My best career decisions
“A job opening came up, and my manager encouraged me to take it, even though it was a lateral move. I learned so much in that role about what it takes to make a product and get it approved by a regulatory agency. From that point on, I never hesitated to make a lateral move. In my current job, I draw a lot from what I learned during those experiences.”
associate vice president, Las Piedras Facilities Plant Manager · Puerto Rico
“Three things: Keep learning; treat colleagues well and be humble; and never neglect opportunities to grow outside of your professional life – including time spent with family.”
Livia Cruz adapts well to change and challenges. Since joining our company 24 years ago, she’s taken on new roles and responsibilities within our manufacturing division every two or three years. Along the way, she’s blazed a trail of excellence to ensure that our medicines are manufactured on time and with high quality.
Armed with a degree in industrial engineering, she began her career conducting ergonomic studies at one of our sites in Puerto Rico. In the years that followed, she worked on projects to improve product packaging, reduce inventory components and improve customer service. Livia also took on a developmental assignment in the U.S. to create strategic plans for manufacturing sites across North America. Most recently, she led supply chain operations for all Latin America markets.
Now, she’s back home in Puerto Rico, serving as plant manager of our Las Piedras site, responsible for quality, compliance, cost-effectiveness and every other aspect of manufacturing at the facility.
“I’ve been blessed to do so many things – different jobs in different regions and countries. These experiences have helped me grow, meet some amazing people and make a difference for patients and employees.”
My best career decisions
“I have accepted multiple stretch assignments in different countries, which helped me learn as much as possible about our business and made me the leader I am today. These assignments taught me that I am capable of overcoming difficult challenges.”
vice president, supply chain management
“Focus on two or three game changers and give them your all.”
She’s a tech-savvy problem solver, strategic thinker and planner and a diehard “Star Trek” fan. Bala Sreenivasan is also passionate about health care.

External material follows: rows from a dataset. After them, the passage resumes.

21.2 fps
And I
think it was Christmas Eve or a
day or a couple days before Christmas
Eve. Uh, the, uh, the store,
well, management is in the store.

“In high school in India, I worked on a project that studied socio-economic aspects of brain tumors, comparing patient populations in an affluent hospital and a voluntary health clinic. It was eye-opening and lit a fire in me,” she says. “I learned about the kind of trials patients with lower incomes face when they are fighting a serious disease. I understood how medicine and health care can make a difference in someone’s life.”
Today, she’s making a difference by overseeing all aspects of supply chain planning, distribution and logistics for facilities in North America and Latin America, as well as global supply chain planning for our vaccines and immuno-oncology products. She also is helping to create the biopharmaceuticals supply chain of the future – one that is digitally enabled from the beginning of a manufacturing project to the end.

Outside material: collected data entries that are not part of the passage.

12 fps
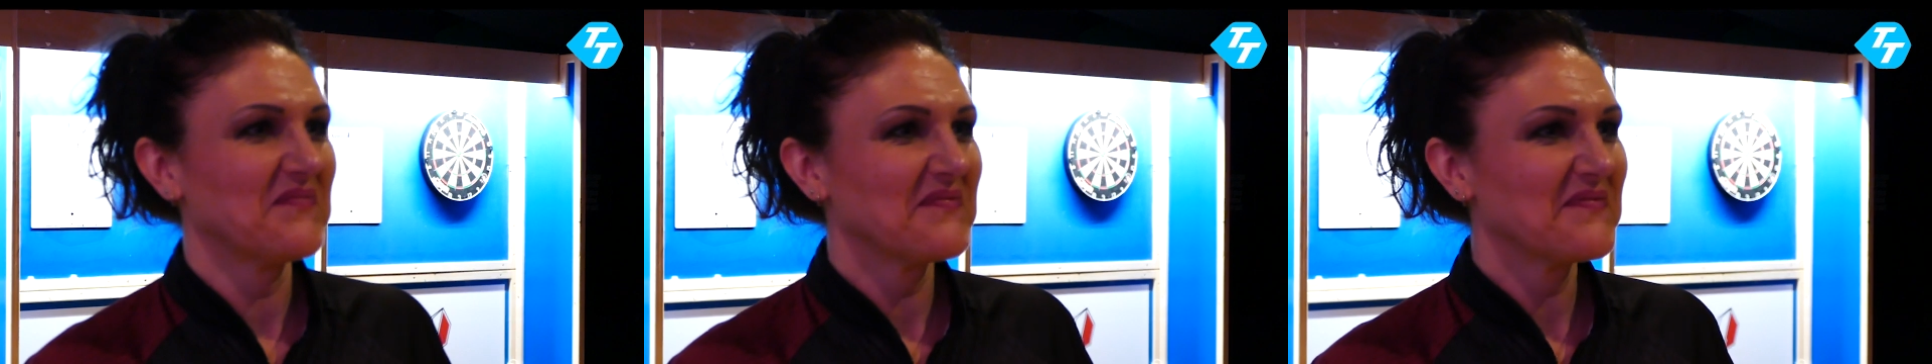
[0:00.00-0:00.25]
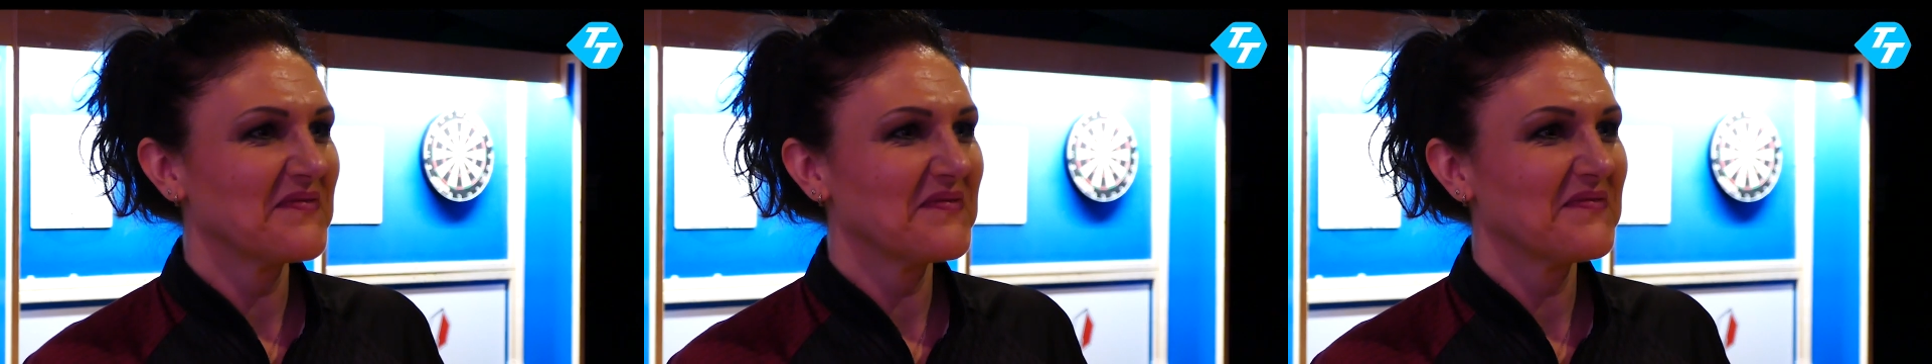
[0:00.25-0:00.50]

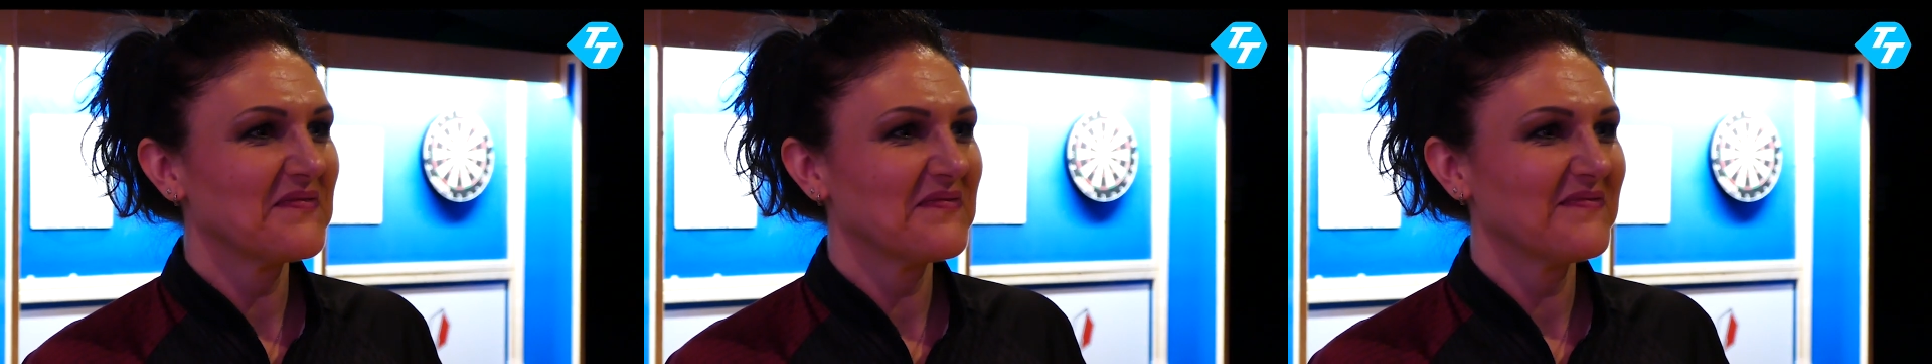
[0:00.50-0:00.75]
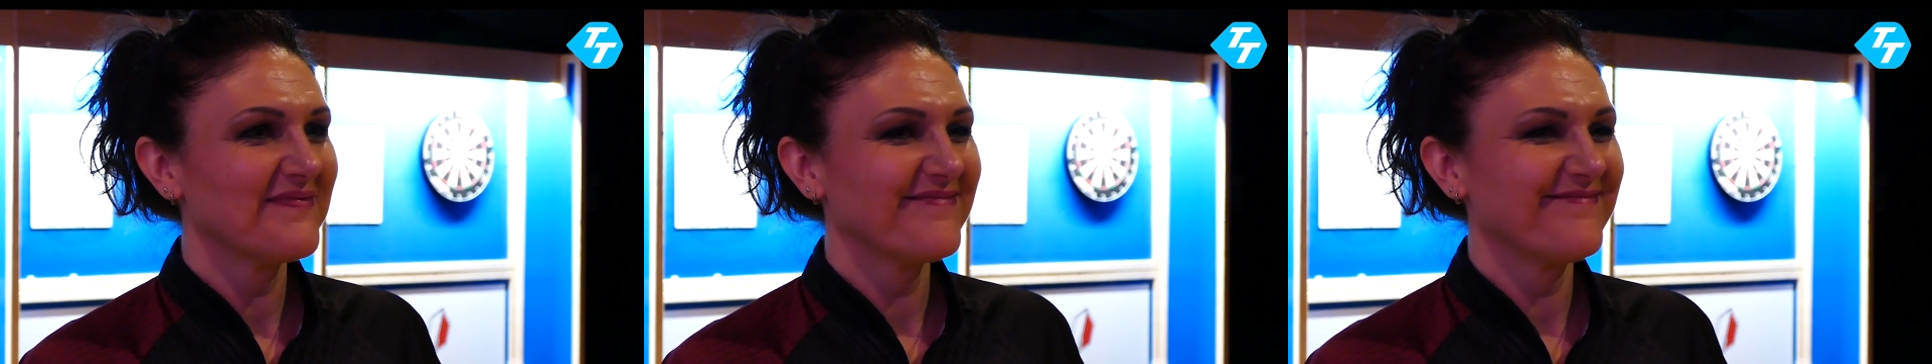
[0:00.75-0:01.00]
Excellent. Thank you
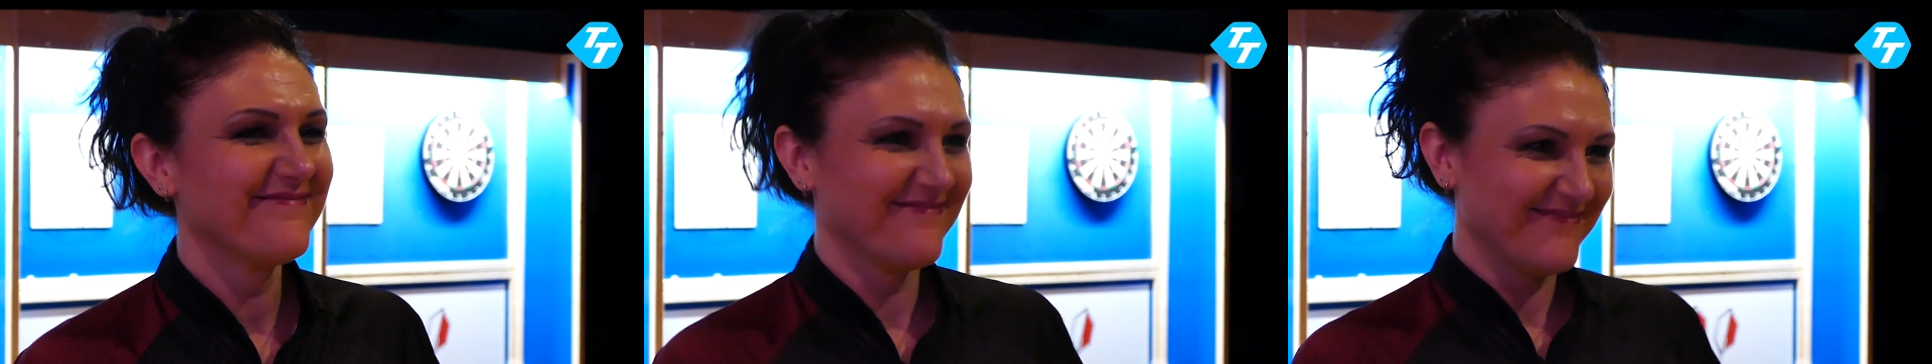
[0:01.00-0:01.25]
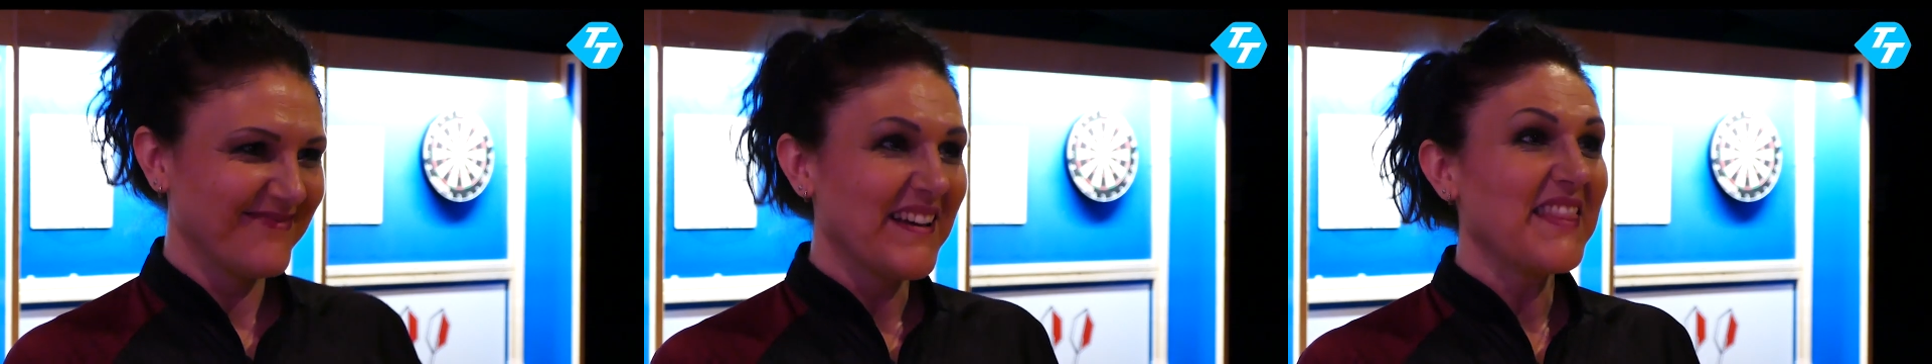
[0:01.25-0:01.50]
very much.
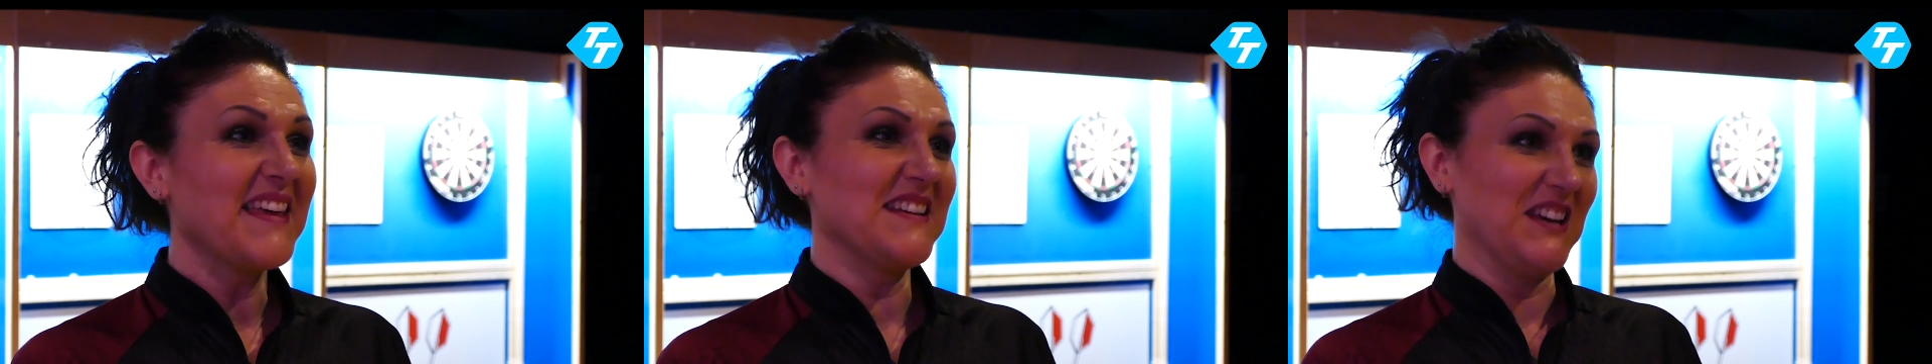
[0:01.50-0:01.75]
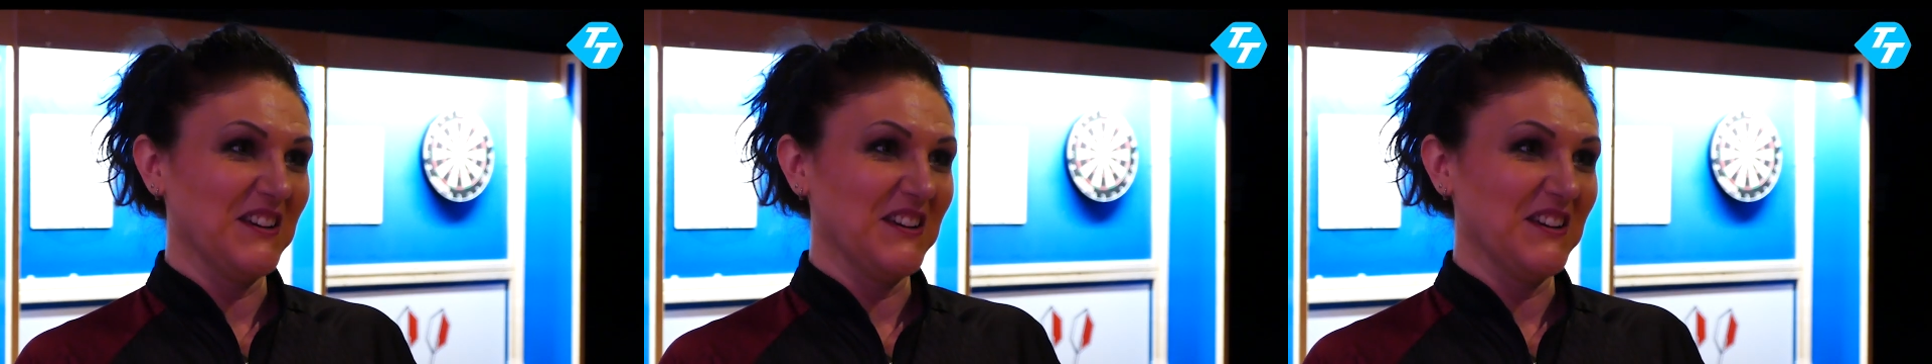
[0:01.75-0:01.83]
Thank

Bala’s career with our company began in 2003 on the shop floor, where she validated lab equipment. But her degrees and experience in electrical engineering pushed her forward quickly. Within a few years, she was leading technical operations teams and driving complex transformation of our supply chain model.
My best career decisions
“I’ve always looked for the right boss more than the right job. I can make any job valuable, but I can make the biggest contributions when I’m working with a team of smart, dedicated people.”